**REQUIRED WORK:** Repeat the listing exactly. The images do not belong in the copy.

*** Opening of MATERIAL FOR THIS EXERCISE ***

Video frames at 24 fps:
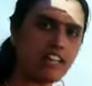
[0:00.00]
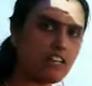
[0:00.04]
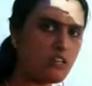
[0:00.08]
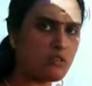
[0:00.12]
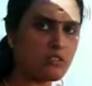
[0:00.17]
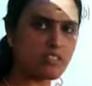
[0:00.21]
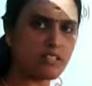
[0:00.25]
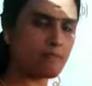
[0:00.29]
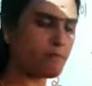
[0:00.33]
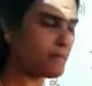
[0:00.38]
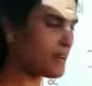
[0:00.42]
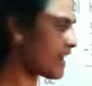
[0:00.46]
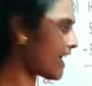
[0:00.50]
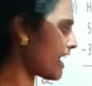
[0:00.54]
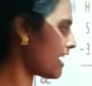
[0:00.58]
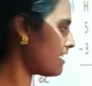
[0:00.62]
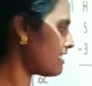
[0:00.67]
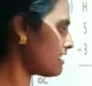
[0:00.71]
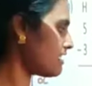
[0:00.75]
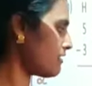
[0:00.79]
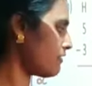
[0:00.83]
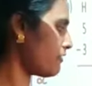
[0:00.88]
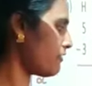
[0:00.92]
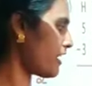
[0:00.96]
Can you
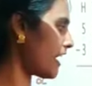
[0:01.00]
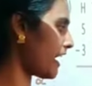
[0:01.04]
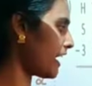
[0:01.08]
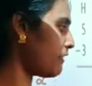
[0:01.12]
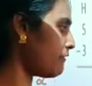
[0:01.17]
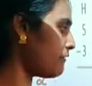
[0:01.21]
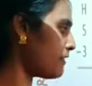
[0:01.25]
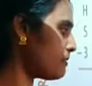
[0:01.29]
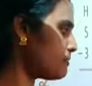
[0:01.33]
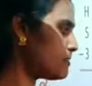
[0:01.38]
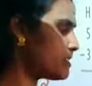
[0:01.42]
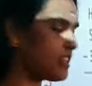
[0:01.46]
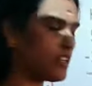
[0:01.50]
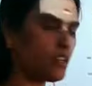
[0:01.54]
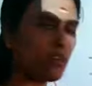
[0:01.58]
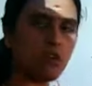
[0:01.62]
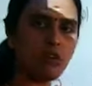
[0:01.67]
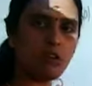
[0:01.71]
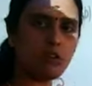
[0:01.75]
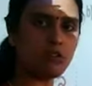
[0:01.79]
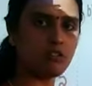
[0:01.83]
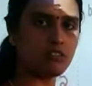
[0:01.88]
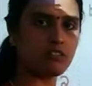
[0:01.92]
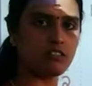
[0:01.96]
subtract 5 from
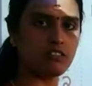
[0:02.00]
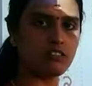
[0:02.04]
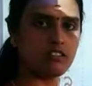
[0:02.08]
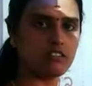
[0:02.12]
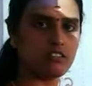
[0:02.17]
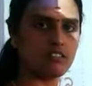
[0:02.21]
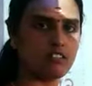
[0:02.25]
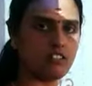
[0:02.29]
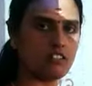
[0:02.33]
0?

*** Close of MATERIAL FOR THIS EXERCISE ***

**EXERCISE SOLUTION:**
Video frames at 24 fps:
[0:00.00]
[0:00.04]
[0:00.08]
[0:00.12]
[0:00.17]
[0:00.21]
[0:00.25]
[0:00.29]
[0:00.33]
[0:00.38]
[0:00.42]
[0:00.46]
[0:00.50]
[0:00.54]
[0:00.58]
[0:00.62]
[0:00.67]
[0:00.71]
[0:00.75]
[0:00.79]
[0:00.83]
[0:00.88]
[0:00.92]
[0:00.96]
Can you
[0:01.00]
[0:01.04]
[0:01.08]
[0:01.12]
[0:01.17]
[0:01.21]
[0:01.25]
[0:01.29]
[0:01.33]
[0:01.38]
[0:01.42]
[0:01.46]
[0:01.50]
[0:01.54]
[0:01.58]
[0:01.62]
[0:01.67]
[0:01.71]
[0:01.75]
[0:01.79]
[0:01.83]
[0:01.88]
[0:01.92]
[0:01.96]
subtract 5 from
[0:02.00]
[0:02.04]
[0:02.08]
[0:02.12]
[0:02.17]
[0:02.21]
[0:02.25]
[0:02.29]
[0:02.33]
0?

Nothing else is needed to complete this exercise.